[Saved data entries]
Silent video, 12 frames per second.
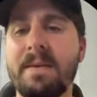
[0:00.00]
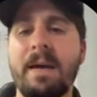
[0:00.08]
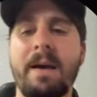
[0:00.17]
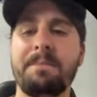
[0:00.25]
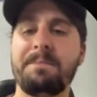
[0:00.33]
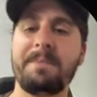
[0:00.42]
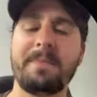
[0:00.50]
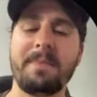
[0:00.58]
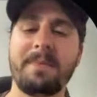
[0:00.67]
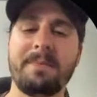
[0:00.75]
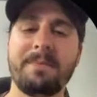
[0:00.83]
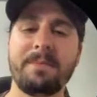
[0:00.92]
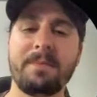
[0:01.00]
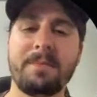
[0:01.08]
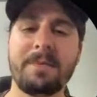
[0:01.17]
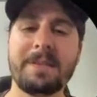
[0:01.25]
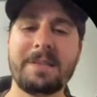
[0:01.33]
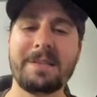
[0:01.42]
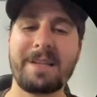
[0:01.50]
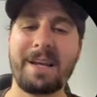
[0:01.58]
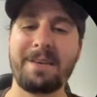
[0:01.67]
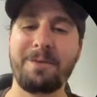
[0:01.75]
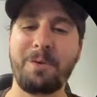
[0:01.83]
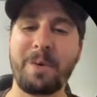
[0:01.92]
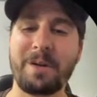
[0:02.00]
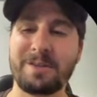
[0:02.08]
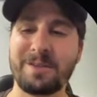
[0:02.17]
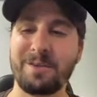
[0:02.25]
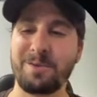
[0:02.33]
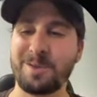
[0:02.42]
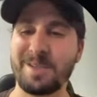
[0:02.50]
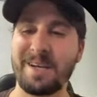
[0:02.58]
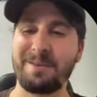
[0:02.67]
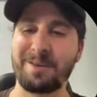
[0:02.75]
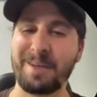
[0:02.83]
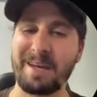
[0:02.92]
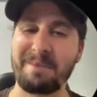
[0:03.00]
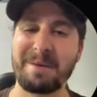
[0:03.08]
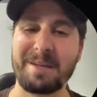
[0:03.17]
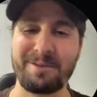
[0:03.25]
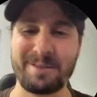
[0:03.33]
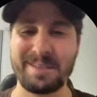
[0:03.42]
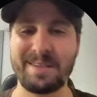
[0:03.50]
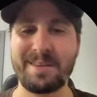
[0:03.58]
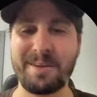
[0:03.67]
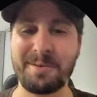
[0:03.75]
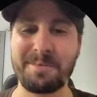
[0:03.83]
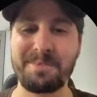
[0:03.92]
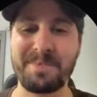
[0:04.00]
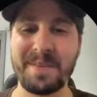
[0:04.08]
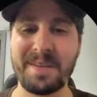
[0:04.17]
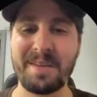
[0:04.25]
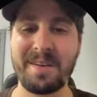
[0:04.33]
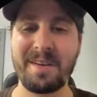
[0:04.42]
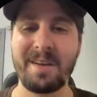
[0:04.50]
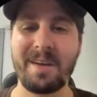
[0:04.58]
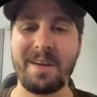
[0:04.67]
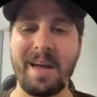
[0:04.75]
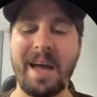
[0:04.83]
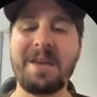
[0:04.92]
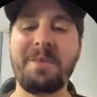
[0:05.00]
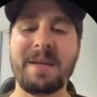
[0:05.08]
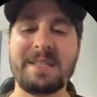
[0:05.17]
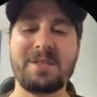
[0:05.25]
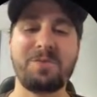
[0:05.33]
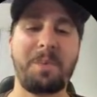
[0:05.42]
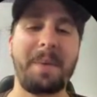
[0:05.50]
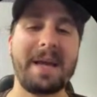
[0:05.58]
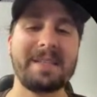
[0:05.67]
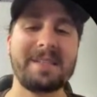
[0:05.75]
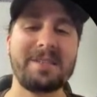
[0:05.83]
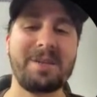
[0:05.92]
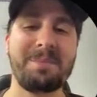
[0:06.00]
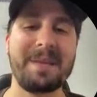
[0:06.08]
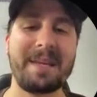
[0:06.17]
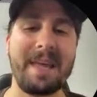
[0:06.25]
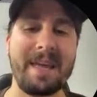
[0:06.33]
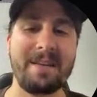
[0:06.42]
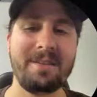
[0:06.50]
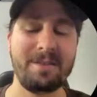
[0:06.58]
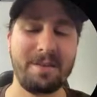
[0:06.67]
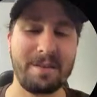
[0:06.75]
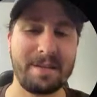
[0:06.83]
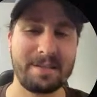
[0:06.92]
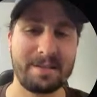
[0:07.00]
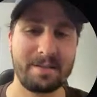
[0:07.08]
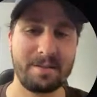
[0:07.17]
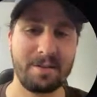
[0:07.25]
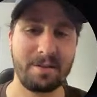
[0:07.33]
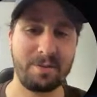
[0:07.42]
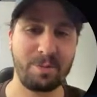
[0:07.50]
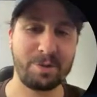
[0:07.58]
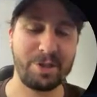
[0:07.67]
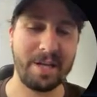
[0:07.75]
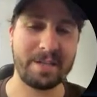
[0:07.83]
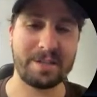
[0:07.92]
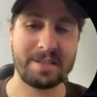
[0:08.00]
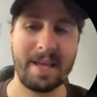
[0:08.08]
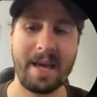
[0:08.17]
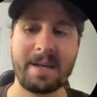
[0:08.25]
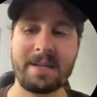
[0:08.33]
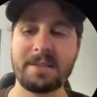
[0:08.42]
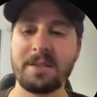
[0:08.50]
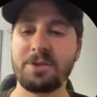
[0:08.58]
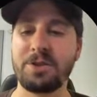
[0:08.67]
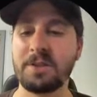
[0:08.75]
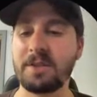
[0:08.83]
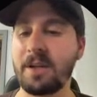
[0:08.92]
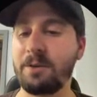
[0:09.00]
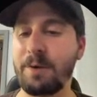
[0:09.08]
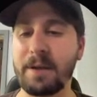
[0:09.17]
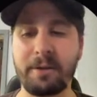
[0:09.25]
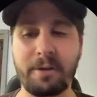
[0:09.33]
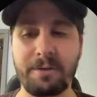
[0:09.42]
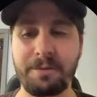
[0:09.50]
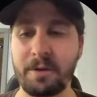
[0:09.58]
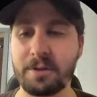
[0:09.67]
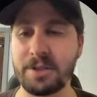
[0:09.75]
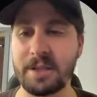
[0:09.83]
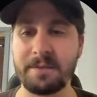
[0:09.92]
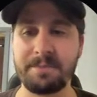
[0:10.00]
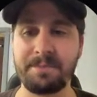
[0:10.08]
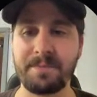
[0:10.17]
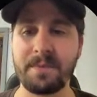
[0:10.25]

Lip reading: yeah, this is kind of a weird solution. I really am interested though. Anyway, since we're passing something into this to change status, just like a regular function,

» Exercise prompt:
The copy you produce must hold all the records above exactly and none of their pictures.

» Exercise response:
Silent video, 12 frames per second.
[0:00.00]
[0:00.08]
[0:00.17]
[0:00.25]
[0:00.33]
[0:00.42]
[0:00.50]
[0:00.58]
[0:00.67]
[0:00.75]
[0:00.83]
[0:00.92]
[0:01.00]
[0:01.08]
[0:01.17]
[0:01.25]
[0:01.33]
[0:01.42]
[0:01.50]
[0:01.58]
[0:01.67]
[0:01.75]
[0:01.83]
[0:01.92]
[0:02.00]
[0:02.08]
[0:02.17]
[0:02.25]
[0:02.33]
[0:02.42]
[0:02.50]
[0:02.58]
[0:02.67]
[0:02.75]
[0:02.83]
[0:02.92]
[0:03.00]
[0:03.08]
[0:03.17]
[0:03.25]
[0:03.33]
[0:03.42]
[0:03.50]
[0:03.58]
[0:03.67]
[0:03.75]
[0:03.83]
[0:03.92]
[0:04.00]
[0:04.08]
[0:04.17]
[0:04.25]
[0:04.33]
[0:04.42]
[0:04.50]
[0:04.58]
[0:04.67]
[0:04.75]
[0:04.83]
[0:04.92]
[0:05.00]
[0:05.08]
[0:05.17]
[0:05.25]
[0:05.33]
[0:05.42]
[0:05.50]
[0:05.58]
[0:05.67]
[0:05.75]
[0:05.83]
[0:05.92]
[0:06.00]
[0:06.08]
[0:06.17]
[0:06.25]
[0:06.33]
[0:06.42]
[0:06.50]
[0:06.58]
[0:06.67]
[0:06.75]
[0:06.83]
[0:06.92]
[0:07.00]
[0:07.08]
[0:07.17]
[0:07.25]
[0:07.33]
[0:07.42]
[0:07.50]
[0:07.58]
[0:07.67]
[0:07.75]
[0:07.83]
[0:07.92]
[0:08.00]
[0:08.08]
[0:08.17]
[0:08.25]
[0:08.33]
[0:08.42]
[0:08.50]
[0:08.58]
[0:08.67]
[0:08.75]
[0:08.83]
[0:08.92]
[0:09.00]
[0:09.08]
[0:09.17]
[0:09.25]
[0:09.33]
[0:09.42]
[0:09.50]
[0:09.58]
[0:09.67]
[0:09.75]
[0:09.83]
[0:09.92]
[0:10.00]
[0:10.08]
[0:10.17]
[0:10.25]

Lip reading: yeah, this is kind of a weird solution. I really am interested though. Anyway, since we're passing something into this to change status, just like a regular function,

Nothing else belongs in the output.